Please print every line from the one containing "[12:45.68-12:46.68]" through the last line of the records below, exactly as written and nothing more.

[[ AVAILABLE DATA, beginning ]]

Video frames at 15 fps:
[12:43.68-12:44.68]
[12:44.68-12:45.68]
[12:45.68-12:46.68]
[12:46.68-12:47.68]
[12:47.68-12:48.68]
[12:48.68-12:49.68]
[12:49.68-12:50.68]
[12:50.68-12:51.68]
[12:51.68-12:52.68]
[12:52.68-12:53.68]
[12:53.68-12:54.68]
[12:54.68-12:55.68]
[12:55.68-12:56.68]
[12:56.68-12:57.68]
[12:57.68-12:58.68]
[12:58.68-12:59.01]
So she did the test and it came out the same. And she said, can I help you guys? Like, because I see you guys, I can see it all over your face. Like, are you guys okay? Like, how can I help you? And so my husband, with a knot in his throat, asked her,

[[ AVAILABLE DATA, end ]]

**EXERCISE RESULT:**
[12:45.68-12:46.68]
[12:46.68-12:47.68]
[12:47.68-12:48.68]
[12:48.68-12:49.68]
[12:49.68-12:50.68]
[12:50.68-12:51.68]
[12:51.68-12:52.68]
[12:52.68-12:53.68]
[12:53.68-12:54.68]
[12:54.68-12:55.68]
[12:55.68-12:56.68]
[12:56.68-12:57.68]
[12:57.68-12:58.68]
[12:58.68-12:59.01]
So she did the test and it came out the same. And she said, can I help you guys? Like, because I see you guys, I can see it all over your face. Like, are you guys okay? Like, how can I help you? And so my husband, with a knot in his throat, asked her,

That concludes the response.